The so-called Columbian theory of syphilis's spread was based on finding skeletal remains bearing the signature of the disease--thickened leg and arm bones and skull scars--in a suggestive pattern. Although 18th and 19th century archaeologists had discovered plenty of diseased remains at prehistoric sites in the Americas, they found no traces of the disease in European bones until a major epidemic hit Europe about 1500, just after Columbus returned from his 1493 voyage. In the last decade, however, researchers have unearthed about a dozen pre-Columbian skeletons in England and Ireland that also showed signs of the disease. But until recently the oddball cases weren't enough to sink the Columbian theory.

Now, paleopathologist Anthea Boylston of the University of Bradford and her colleagues have uncovered evidence of a local miniepidemic that predates Columbus's homecoming. In an as-yet-unpublished study, the team examined 245 skeletons unearthed from a cemetery in Hull in northeastern England that was used between 1319 and 1539. They found three skeletons with definite signs of the disease and more than 100 others with trace indications. Radiocarbon dating of the most obvious syphilis sufferer revealed that the man died between 1300 and 1450, well before Columbus's birth. "There's no doubt these guys had syphilis,"says Columbian proponent George Armelagos of Emory University in Atlanta. But the small number of European cases is still troubling, he says: "It's not the epidemiological pattern you'd expect at all."

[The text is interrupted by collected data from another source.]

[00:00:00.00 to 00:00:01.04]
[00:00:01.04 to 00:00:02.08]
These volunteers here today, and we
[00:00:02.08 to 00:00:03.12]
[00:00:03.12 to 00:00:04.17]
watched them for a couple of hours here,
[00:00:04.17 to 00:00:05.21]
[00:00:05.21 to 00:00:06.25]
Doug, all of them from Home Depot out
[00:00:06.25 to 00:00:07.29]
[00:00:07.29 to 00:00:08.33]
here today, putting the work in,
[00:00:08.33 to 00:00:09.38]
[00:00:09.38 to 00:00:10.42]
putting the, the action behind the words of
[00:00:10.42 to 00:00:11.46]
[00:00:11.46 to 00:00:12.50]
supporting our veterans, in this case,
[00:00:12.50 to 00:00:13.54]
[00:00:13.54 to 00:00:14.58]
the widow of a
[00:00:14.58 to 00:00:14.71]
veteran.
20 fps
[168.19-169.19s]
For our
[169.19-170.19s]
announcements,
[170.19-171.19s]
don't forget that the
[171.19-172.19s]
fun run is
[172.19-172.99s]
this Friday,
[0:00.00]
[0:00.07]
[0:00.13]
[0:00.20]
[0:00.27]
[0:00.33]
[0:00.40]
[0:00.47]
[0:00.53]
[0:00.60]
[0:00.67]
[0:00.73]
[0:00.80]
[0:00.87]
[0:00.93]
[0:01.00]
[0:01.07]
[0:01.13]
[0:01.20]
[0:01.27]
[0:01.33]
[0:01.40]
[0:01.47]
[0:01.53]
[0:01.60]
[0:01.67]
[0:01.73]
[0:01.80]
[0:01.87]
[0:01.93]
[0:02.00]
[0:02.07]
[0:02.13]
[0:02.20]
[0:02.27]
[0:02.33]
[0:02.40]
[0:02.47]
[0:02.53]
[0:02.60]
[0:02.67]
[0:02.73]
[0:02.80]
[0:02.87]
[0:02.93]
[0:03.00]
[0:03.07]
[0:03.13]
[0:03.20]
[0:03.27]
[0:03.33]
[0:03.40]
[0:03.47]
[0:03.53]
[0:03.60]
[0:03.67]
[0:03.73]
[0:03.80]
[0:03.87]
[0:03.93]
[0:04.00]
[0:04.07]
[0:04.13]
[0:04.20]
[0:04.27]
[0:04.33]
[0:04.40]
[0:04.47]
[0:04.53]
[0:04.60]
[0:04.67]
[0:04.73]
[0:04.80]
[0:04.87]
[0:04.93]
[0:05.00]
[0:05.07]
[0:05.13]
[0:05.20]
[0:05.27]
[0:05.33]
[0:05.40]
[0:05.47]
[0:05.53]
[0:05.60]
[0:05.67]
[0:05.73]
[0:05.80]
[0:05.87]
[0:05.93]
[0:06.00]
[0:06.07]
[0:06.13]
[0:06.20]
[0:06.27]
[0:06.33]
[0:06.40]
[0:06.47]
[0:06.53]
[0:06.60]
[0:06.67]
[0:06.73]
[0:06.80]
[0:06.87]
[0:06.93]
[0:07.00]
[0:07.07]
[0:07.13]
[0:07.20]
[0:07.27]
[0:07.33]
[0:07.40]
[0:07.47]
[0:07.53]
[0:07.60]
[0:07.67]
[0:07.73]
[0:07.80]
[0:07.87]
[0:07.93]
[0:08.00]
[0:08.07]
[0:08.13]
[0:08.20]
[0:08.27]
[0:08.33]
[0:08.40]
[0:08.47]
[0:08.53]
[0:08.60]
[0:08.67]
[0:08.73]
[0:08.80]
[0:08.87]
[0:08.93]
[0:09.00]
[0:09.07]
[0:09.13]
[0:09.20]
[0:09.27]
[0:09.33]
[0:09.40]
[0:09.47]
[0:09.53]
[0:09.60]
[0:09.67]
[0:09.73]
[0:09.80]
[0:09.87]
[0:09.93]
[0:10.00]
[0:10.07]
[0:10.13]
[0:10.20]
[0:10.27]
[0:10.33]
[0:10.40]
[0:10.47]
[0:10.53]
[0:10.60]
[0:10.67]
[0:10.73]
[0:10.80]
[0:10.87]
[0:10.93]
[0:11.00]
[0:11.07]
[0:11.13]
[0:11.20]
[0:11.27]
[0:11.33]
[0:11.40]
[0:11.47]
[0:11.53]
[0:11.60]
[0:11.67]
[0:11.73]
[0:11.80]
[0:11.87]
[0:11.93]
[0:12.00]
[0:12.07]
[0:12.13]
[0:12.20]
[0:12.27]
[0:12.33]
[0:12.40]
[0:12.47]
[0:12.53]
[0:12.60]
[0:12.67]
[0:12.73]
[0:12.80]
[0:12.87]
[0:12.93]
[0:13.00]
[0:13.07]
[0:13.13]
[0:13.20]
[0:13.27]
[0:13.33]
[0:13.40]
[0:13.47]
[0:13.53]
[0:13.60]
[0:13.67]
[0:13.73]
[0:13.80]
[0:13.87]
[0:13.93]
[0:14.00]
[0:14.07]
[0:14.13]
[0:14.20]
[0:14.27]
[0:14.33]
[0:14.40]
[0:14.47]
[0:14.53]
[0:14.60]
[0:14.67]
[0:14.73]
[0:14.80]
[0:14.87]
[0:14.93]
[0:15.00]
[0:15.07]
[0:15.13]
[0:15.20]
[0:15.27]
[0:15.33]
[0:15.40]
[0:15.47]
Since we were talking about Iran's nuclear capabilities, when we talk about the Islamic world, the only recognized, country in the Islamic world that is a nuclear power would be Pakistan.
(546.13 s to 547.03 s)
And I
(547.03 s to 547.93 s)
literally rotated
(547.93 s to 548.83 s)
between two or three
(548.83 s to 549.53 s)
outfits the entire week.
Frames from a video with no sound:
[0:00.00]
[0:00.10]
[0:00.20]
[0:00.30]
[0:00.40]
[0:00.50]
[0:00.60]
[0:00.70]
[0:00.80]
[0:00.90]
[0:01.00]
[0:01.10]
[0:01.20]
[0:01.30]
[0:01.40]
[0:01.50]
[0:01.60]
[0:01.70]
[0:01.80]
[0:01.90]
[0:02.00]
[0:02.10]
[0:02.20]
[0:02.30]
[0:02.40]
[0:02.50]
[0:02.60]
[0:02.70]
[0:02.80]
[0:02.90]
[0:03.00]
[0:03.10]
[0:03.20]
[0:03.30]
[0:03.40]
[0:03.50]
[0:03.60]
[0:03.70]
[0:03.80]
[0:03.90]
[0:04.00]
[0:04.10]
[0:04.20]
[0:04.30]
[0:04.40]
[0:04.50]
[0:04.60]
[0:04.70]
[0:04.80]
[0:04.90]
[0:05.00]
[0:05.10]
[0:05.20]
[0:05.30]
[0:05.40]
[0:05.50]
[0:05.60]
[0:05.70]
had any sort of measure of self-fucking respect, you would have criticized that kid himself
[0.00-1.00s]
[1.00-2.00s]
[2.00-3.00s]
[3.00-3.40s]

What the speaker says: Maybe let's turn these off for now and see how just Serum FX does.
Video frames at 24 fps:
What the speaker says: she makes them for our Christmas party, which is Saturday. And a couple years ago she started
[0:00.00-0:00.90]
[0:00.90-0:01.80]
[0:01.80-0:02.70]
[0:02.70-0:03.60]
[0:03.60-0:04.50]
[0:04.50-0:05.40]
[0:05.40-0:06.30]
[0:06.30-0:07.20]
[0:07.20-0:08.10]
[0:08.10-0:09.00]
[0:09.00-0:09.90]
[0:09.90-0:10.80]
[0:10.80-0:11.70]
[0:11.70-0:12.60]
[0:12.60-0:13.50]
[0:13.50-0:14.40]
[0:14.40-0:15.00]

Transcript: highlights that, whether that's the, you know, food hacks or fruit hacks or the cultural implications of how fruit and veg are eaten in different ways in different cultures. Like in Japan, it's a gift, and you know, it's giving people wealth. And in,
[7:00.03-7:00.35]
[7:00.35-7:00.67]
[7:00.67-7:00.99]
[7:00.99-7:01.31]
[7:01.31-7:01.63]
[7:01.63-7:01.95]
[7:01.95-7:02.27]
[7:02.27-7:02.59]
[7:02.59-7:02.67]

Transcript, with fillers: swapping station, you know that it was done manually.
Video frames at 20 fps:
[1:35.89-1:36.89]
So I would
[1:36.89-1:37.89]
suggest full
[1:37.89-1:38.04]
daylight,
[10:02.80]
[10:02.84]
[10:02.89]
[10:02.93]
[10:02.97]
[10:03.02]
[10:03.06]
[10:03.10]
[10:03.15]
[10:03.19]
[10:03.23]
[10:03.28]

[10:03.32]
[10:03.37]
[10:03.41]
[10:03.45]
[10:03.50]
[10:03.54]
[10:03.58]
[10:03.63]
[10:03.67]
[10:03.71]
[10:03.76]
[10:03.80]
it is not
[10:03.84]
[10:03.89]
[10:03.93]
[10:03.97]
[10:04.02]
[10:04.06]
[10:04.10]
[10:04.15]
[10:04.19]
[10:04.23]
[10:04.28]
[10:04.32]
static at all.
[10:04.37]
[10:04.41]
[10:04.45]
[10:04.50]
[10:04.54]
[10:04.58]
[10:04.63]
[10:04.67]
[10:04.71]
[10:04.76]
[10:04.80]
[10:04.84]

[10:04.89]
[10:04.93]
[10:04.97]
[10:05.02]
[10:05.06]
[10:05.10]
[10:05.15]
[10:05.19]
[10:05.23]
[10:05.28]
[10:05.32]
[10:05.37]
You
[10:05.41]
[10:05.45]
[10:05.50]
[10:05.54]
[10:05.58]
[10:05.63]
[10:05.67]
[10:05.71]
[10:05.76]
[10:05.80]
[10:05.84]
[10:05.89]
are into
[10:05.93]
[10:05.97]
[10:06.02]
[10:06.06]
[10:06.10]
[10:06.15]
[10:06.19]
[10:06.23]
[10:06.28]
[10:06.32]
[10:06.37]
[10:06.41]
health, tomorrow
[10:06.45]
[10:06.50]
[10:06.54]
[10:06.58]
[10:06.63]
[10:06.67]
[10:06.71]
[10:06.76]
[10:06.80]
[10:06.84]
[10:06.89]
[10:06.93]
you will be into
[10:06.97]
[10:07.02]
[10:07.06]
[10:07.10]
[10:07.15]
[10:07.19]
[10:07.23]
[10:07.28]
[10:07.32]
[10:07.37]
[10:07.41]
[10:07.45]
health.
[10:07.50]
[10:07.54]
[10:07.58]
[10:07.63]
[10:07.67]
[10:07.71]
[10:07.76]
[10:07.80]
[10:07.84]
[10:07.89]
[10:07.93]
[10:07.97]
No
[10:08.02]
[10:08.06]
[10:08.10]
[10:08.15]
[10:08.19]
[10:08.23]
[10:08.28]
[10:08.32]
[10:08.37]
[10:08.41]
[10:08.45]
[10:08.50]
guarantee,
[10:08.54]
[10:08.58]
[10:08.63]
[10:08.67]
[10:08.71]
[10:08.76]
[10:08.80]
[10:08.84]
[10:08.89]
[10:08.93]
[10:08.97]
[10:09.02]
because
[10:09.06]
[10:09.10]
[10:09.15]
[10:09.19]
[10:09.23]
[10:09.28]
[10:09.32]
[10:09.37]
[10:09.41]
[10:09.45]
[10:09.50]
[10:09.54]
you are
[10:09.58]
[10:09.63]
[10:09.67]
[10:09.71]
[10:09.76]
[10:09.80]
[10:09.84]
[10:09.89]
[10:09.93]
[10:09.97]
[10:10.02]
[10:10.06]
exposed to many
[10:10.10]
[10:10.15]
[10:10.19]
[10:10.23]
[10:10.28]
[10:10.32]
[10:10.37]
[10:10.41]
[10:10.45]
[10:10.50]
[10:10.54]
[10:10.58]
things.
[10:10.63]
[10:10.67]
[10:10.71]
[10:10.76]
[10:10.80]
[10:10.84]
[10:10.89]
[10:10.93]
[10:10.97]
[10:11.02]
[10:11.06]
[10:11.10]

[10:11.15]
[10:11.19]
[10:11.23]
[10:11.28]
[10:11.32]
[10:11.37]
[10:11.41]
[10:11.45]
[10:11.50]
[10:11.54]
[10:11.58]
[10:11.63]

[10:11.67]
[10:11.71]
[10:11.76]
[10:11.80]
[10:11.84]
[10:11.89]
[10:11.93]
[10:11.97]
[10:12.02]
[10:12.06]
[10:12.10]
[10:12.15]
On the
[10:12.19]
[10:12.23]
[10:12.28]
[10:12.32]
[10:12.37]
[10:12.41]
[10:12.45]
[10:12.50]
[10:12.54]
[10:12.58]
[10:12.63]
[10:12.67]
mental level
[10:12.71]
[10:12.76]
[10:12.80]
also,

If Treponema pallidum--the syphilis pathogen--was not a stowaway with Columbus, how did it find its way to England? Some scientists believe that seafaring Vikings, who reached Canada's eastern shore hundreds of years before Columbus, were carriers. Viking merchants began visiting northeastern England around 1300, for instance, just about the time that the Hull skeletons start showing signs of the disease.